Circa will add new life to Fremont Street

Circa is on pace to open in December 2020 on the former site of the Las Vegas Club. Derek Stevens, owner of Golden Gate and The D, is behind the project. It is the first new downtown Las Vegas construction of a resort in decades.

This will create a new attraction on Fremont Street that tourists and locals alike will want to visit. While Circa will not open in the economic environment it hoped, the resort should still benefit from being a part of the market that is less sensitive to the economic downturn than new construction on the Strip will be.

Downtown Las Vegas is a great value

Downtown Las Vegas casinos offer a superior value to those on the Strip. There are four casinos with video poker machines that return over 100 percent. Many craps tables offer 10 times odds. At Main Street Station, it is 20 times odds. Several casinos pay 3:2 on all blackjacks. The minimum bet for table games tends to be $5. Restaurants and retailers are priced in a reasonable range. None of this is true on the Strip.

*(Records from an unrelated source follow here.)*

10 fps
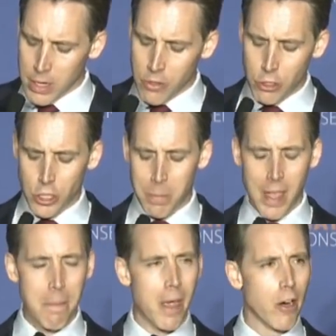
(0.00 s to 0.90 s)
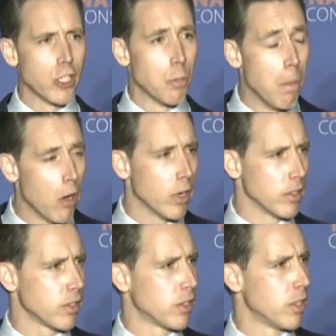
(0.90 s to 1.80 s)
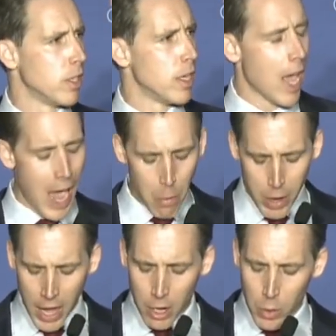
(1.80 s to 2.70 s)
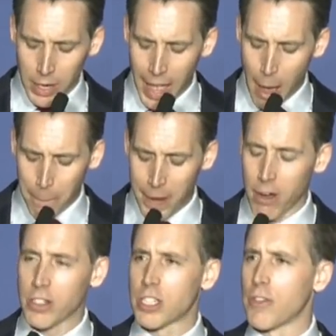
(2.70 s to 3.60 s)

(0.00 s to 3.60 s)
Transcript: There should be a marriage bonus. And we ought to allow parents of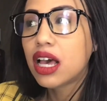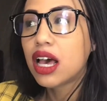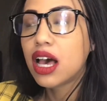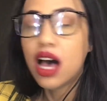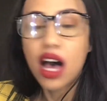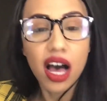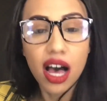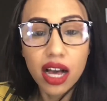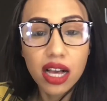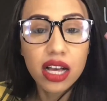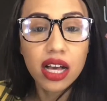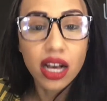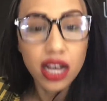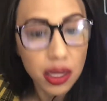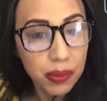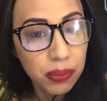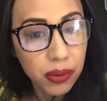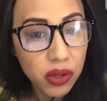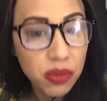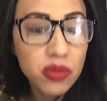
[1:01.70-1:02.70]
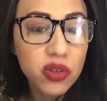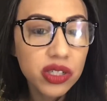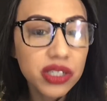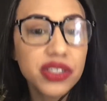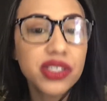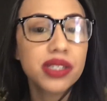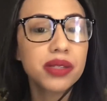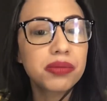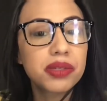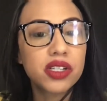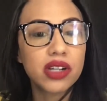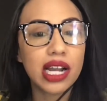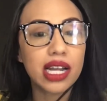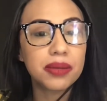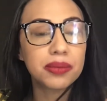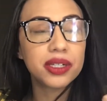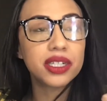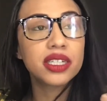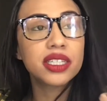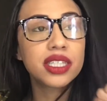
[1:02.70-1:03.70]
a couple more
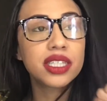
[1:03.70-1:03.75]
subscribers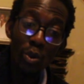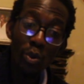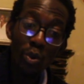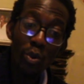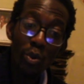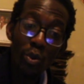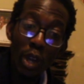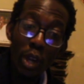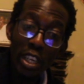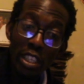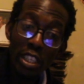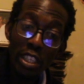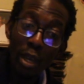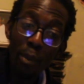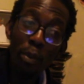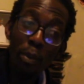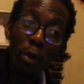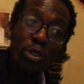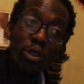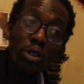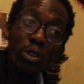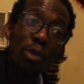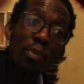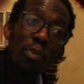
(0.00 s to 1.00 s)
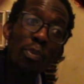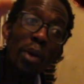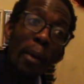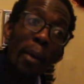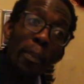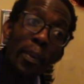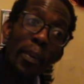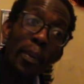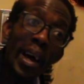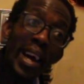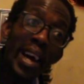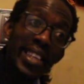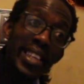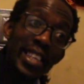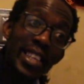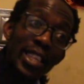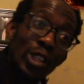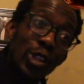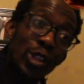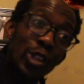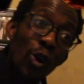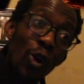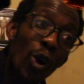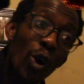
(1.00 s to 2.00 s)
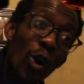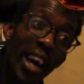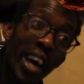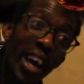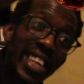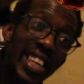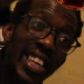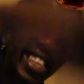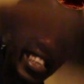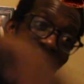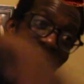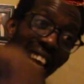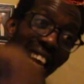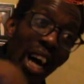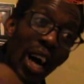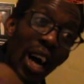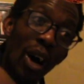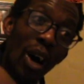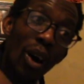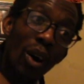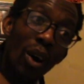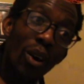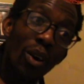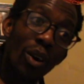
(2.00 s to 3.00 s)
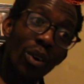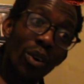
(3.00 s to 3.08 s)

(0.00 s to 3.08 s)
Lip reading: You're supposed to be applying this law right now.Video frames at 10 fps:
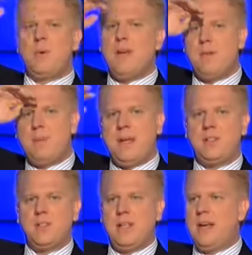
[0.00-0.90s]
we have a
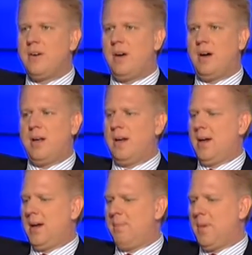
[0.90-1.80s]
piece later on
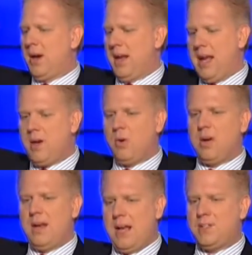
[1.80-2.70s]

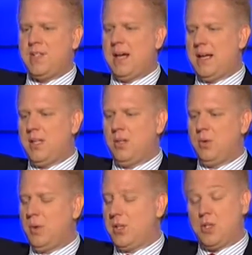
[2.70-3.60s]
Acorn and
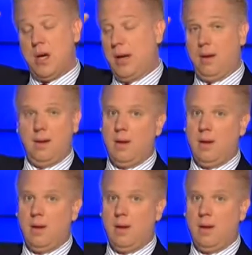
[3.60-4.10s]
SCIU, which are...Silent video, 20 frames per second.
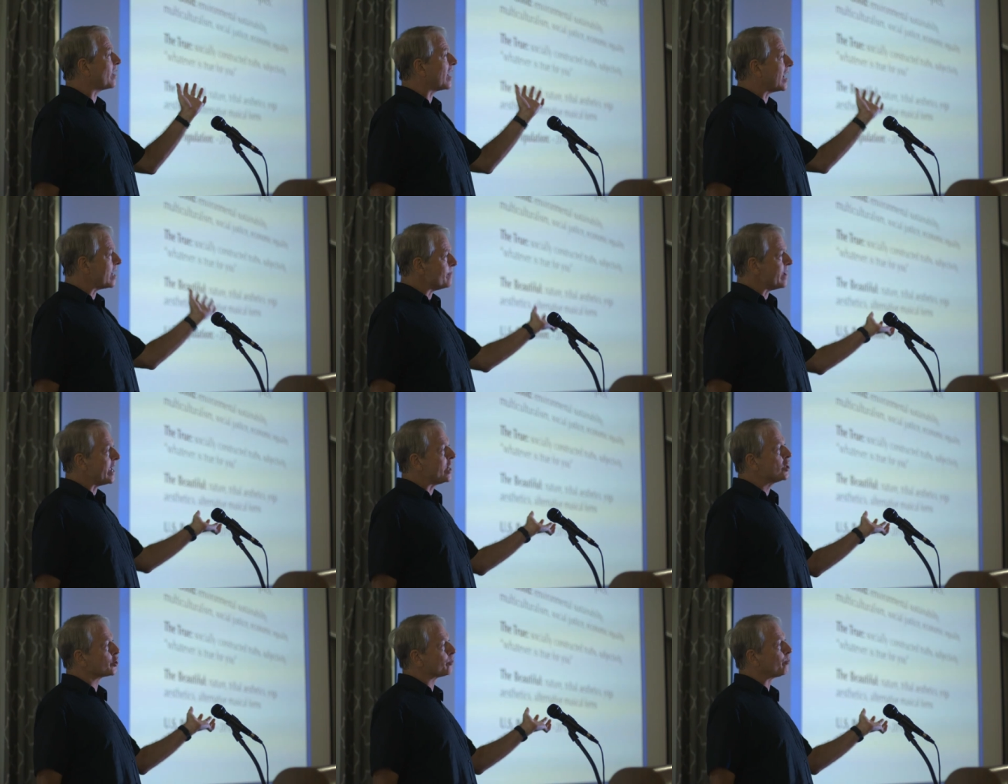by a
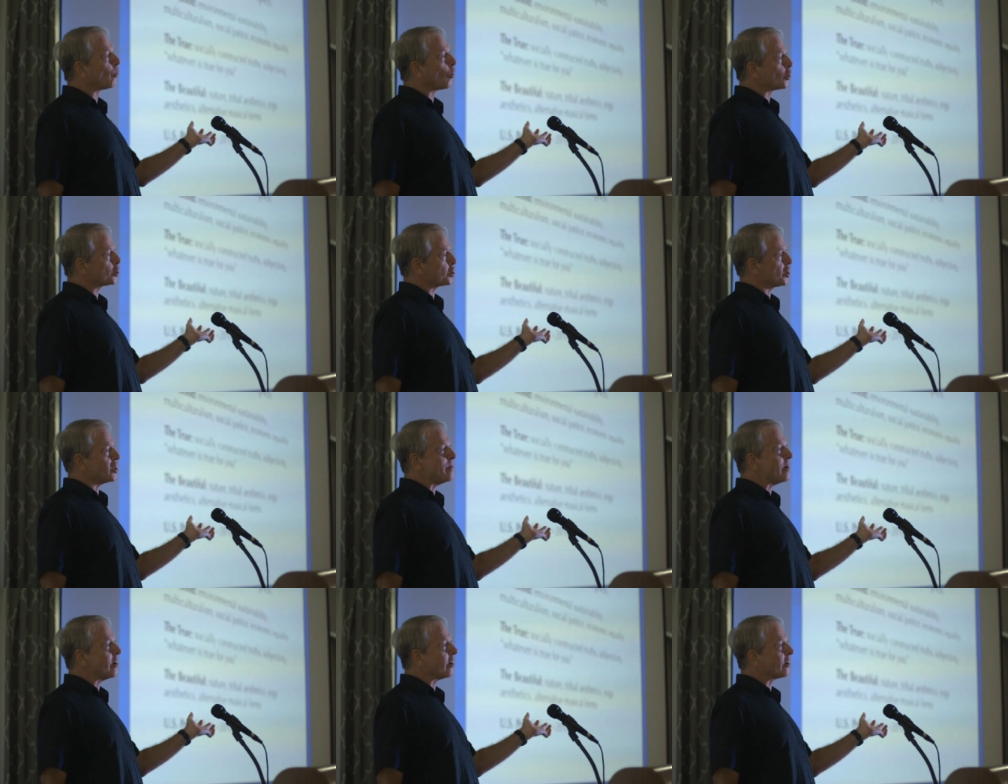major
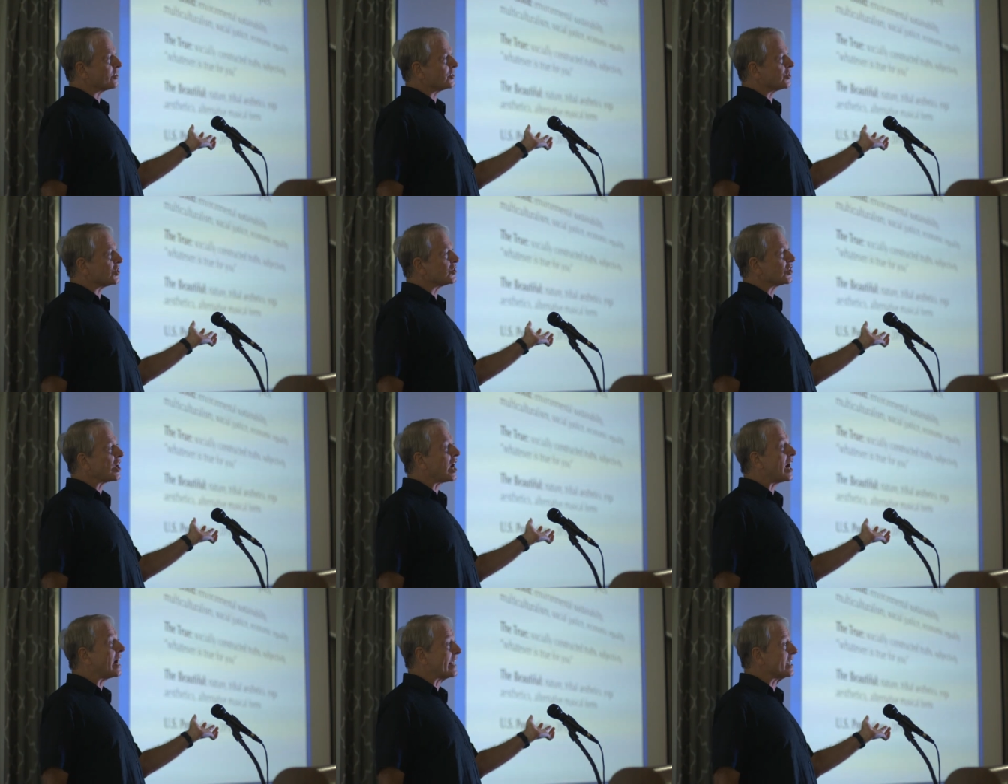portion of the American
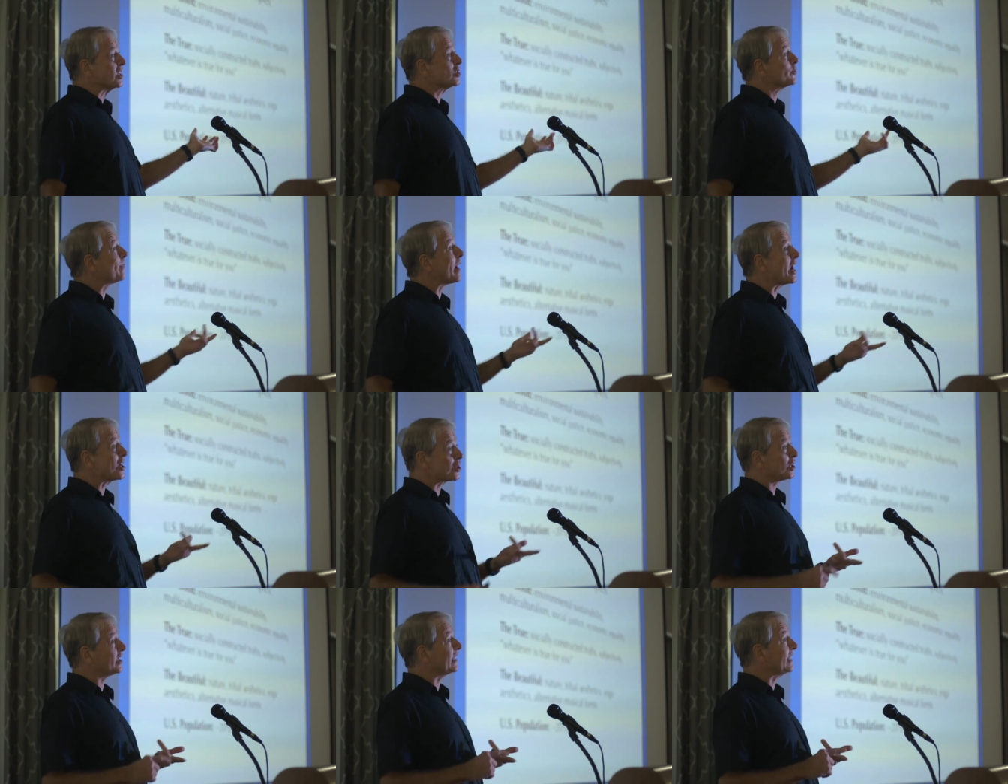society,
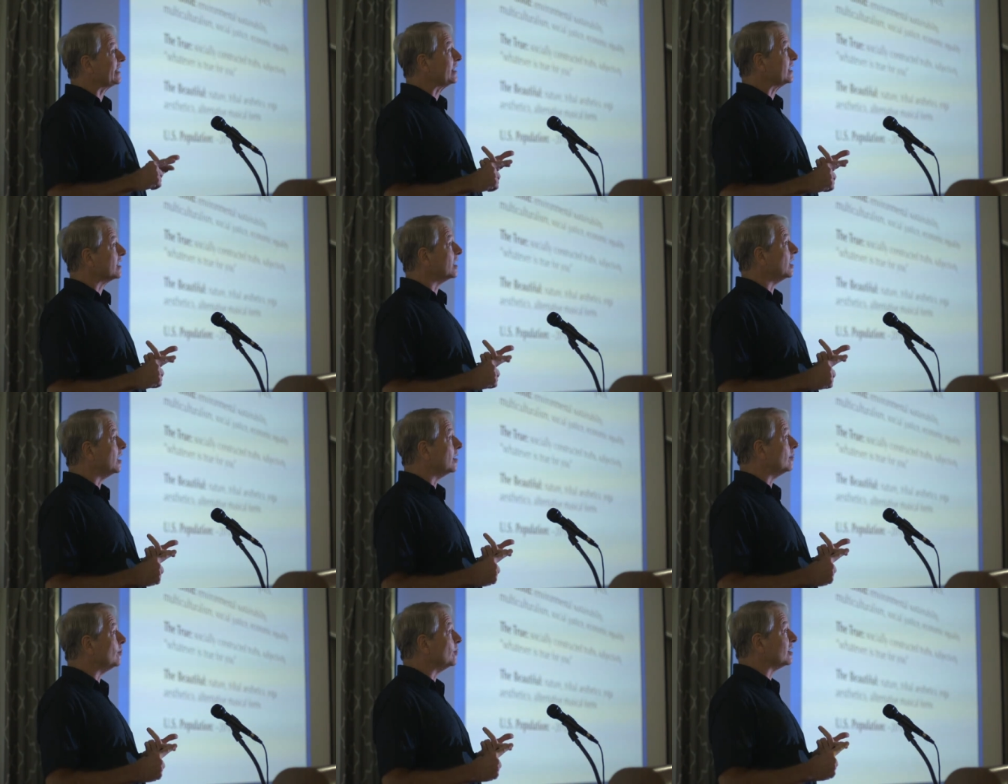especially
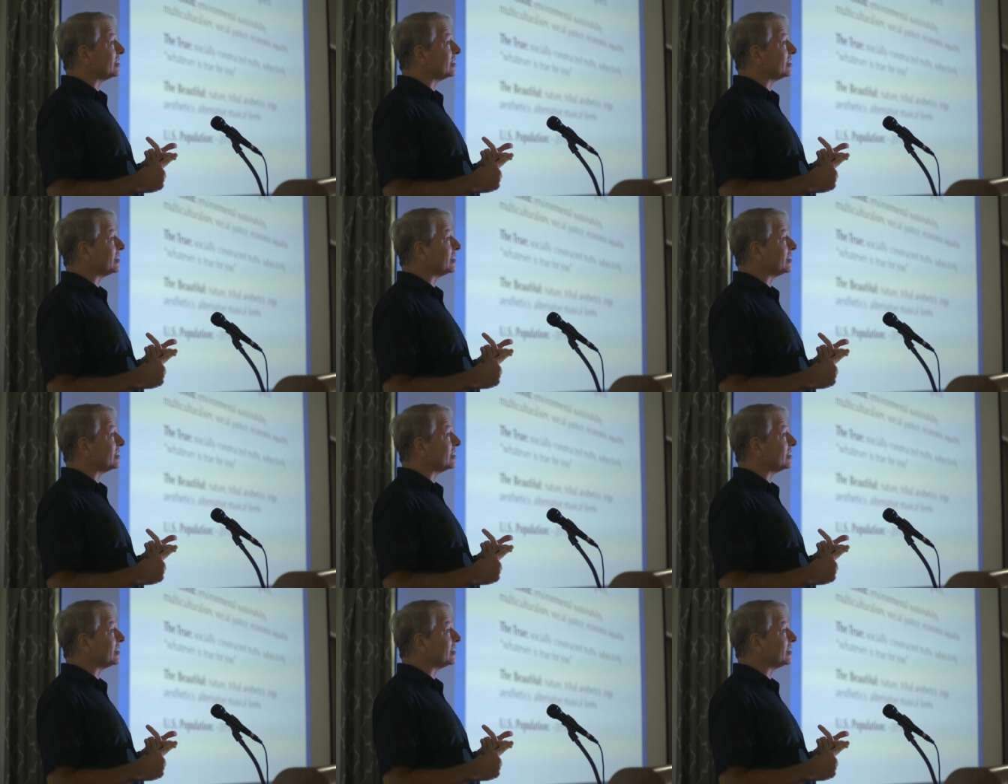um,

Not reliant on high rollers

I walked around casinos the last week before the shutdown. The most telling observation on the Strip was a lack of players in high limit salons and slots. These players are extremely important to casinos on the Strip. That is not the case in Downtown Las Vegas. Only three casino – Golden Gate, Golden Nugget and The D – even have high limit salons. None give me the impression that it is a significant business. The minimum bet is usually $25 or $50 in these, compared to $100 or more on the Strip.

Not all great news

There are some issues facing downtown Las Vegas. Tourism throughout the market will be down. Fremont Street will not be immune to this. Its hotels will not be consistently full any time soon.

Downtown Las Vegas is a favorite for tourists from Hawaii. This will hit the Boyd Gaming properties especially hard. The company noted in its latest earnings report that travel advisories from the islands may prevent visitation from there and delay the reopening of its three downtown properties.